## Problem details
Every record must be retyped exactly as it reads.

## Dataset content
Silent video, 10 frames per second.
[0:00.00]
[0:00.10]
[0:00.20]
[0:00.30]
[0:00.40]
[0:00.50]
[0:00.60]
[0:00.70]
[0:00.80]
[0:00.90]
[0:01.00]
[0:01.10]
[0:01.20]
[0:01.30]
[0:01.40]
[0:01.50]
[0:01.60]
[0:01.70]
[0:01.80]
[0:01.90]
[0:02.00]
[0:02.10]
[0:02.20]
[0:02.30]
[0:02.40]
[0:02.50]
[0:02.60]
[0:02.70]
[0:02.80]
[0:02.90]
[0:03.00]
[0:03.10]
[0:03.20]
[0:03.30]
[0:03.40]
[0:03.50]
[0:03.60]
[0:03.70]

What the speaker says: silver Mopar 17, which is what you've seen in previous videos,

## Solution for this exercise
Silent video, 10 frames per second.
[0:00.00]
[0:00.10]
[0:00.20]
[0:00.30]
[0:00.40]
[0:00.50]
[0:00.60]
[0:00.70]
[0:00.80]
[0:00.90]
[0:01.00]
[0:01.10]
[0:01.20]
[0:01.30]
[0:01.40]
[0:01.50]
[0:01.60]
[0:01.70]
[0:01.80]
[0:01.90]
[0:02.00]
[0:02.10]
[0:02.20]
[0:02.30]
[0:02.40]
[0:02.50]
[0:02.60]
[0:02.70]
[0:02.80]
[0:02.90]
[0:03.00]
[0:03.10]
[0:03.20]
[0:03.30]
[0:03.40]
[0:03.50]
[0:03.60]
[0:03.70]

What the speaker says: silver Mopar 17, which is what you've seen in previous videos,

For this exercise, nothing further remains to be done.